Steve Koch is still shaking his head. A few weeks ago, the burly truck driver received a $60 ticket from a state trooper in southwestern Virginia because he tried to obey a federally mandated driving rule.

Koch, 57, was driving his semi-trailer along Interstate 81 early in the morning on Aug. 11 when he realized he needed to take a break to comply with U.S. Department of Transportation rules limiting commercial truck drivers to a maximum of 10 consecutive hours behind the wheel.He pulled into a rest area in historic Smyth County, slipped into a parking slot and turned off his engine. Sleep came easy. Koch was bone-weary driving the heavily traveled interstate.

Several hours later, he heard a sharp rap on his side window. A state trooper handed him a ticket for overstaying the rest area's two-hour nighttime parking limit. Still sleepy, Koch wrote out a check, started his rig and eased back into the endless stream of traffic.

Koch's plight is not unusual. A recent study done for the DOT by Apogee Research, a leading traffic-study firm, shows that 42 percent of the nation's 1,487 rest areas restrict the hours truck drivers may actually stop and rest. Most of those post a two-hour limit, although some allow trucks a four-hour berth. And less than half the parking spaces at the rest areas were available to trucks at all.

Neither restriction allows drivers to comply with the controversial hours-of service rule, which has not been altered since it was created in 1939. Under the rules, drivers today can be at the wheel for a 10-hour stretch and work another five hours loading or unloading freight before being required to take eight hours off.

Truck safety, it should be noted, is improving much faster than automobile safety. National Highway Traffic Safety Administration records show that the rate of fatal accidents involving commercial trucks dropped by 31 percent over the past decade, even though the miles traveled by trucks increased by more than 40 percent.

But rousting tired truckers from public rest areas because of some bureaucrat's decision to impose arbitrary time requirements does not sound like a brilliant safety policy. Neither does under-supplying the number of truck parking slots at public rest areas - in essence forcing many tired drivers to ''keep on trucking'' while looking for a safe haven to revitalize themselves.

The Owner Operator Independent Drivers Association, after surveying 2,000 drivers, concluded the parking shortage had reached ''epidemic'' proportions.

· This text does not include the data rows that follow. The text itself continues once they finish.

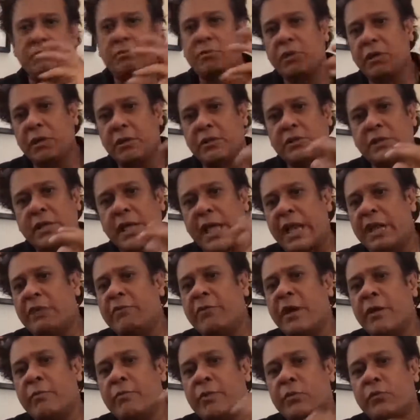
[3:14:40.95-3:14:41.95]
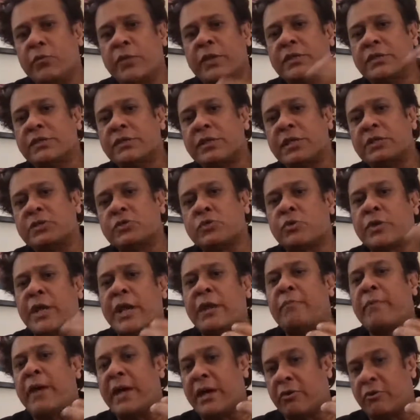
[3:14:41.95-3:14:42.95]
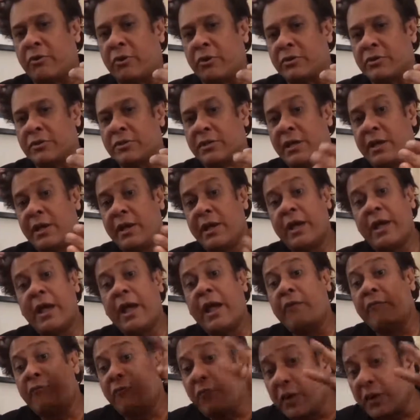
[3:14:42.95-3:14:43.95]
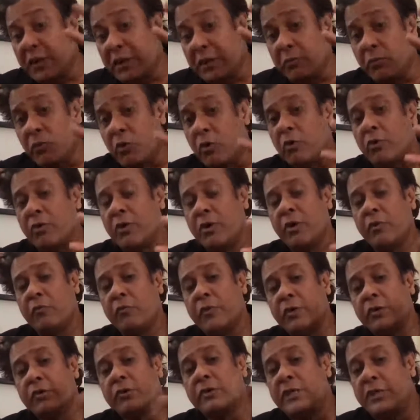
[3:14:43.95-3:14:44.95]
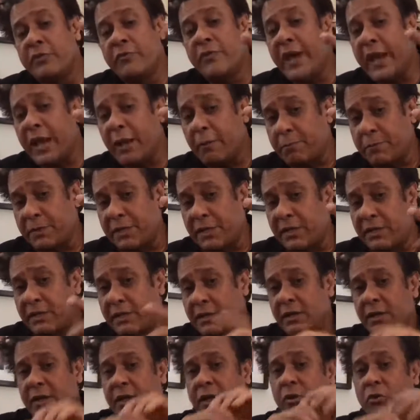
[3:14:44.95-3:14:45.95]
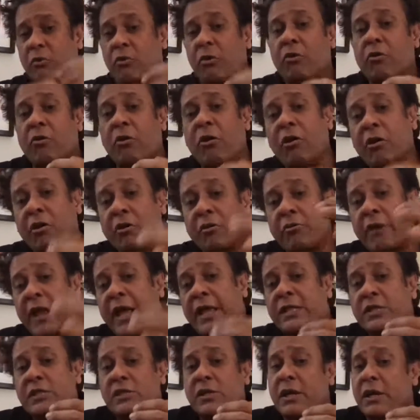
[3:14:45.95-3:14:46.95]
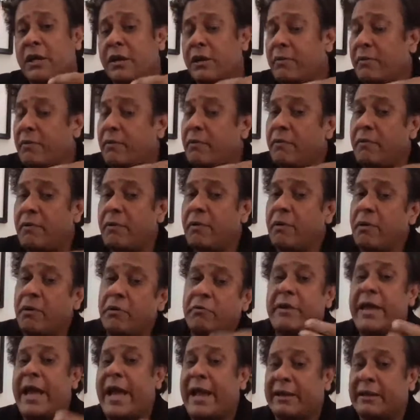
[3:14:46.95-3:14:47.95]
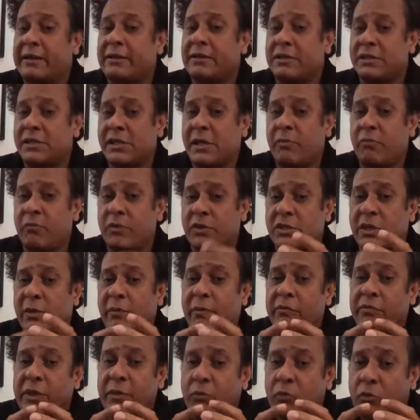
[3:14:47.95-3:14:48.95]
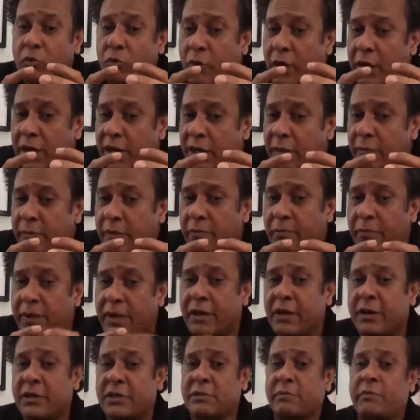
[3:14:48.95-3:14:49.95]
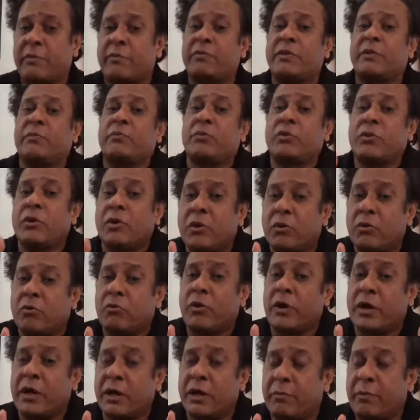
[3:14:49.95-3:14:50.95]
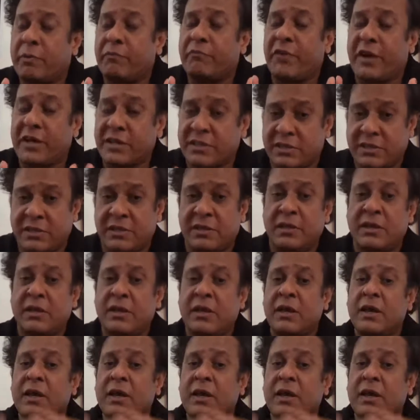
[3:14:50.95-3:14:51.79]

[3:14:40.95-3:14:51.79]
It's anywhere between 6 to 10 microns. And furthermore, when you developed it, not all grains reacted the same way. Some of them grew a little bit bigger. Some of them grew a little bit faster.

More than 90 percent of the drivers had difficulty finding parking in public rest areas at least once a week, while 25 percent had problems three times a week.

Even when drivers successfully found slots at rest areas, three-quarters said they had been awakened by state troopers and sent packing - even when it put them in violation of the federal hour-of-service rules.

One of the worst offenders is Virginia, where state police are under strict orders to enforce the short-term parking rules at interstate rest stops. The state has 40 of those, with a total of only 966 parking spaces available for truckers.

Ironically, Rep. Frank Wolf , a Republican from suburban northern Virginia, is leading a crusade to transfer federal jurisdiction over trucking from the Federal Highway Administration to the National Highway Traffic Safety Administration.

Wolf, however, has been strangely silent about extending the hours that truck drivers may rest at Virginia truck stops, nor has he called for more funding to increase the number of parking slots for truckers.

Providing additional federal dollars is an obvious and quick solution to the problem. The total federal funding for rest area modifications, renovation and new construction has averaged a paltry $42 million a year since 1991. The DOT study projects the cost of doubling truck parking spaces at between $489 million and $629 million over a 10-year span - or $48.9 million to $62.9 million per year.

By federal standards, that's a pittance. It's an investment that the most affluent nation on Earth can easily afford to make, particularly during boom times.

It's time for Congress - and especially red-hot safety advocates like Wolf - to stand up and be counted. They can help reduce the nation's declining traffic fatality toll even more by providing truckers with adequate parking at interstate rest areas - the only ''room at the inn'' many truckers are likely to encounter as they deliver the nation's goods.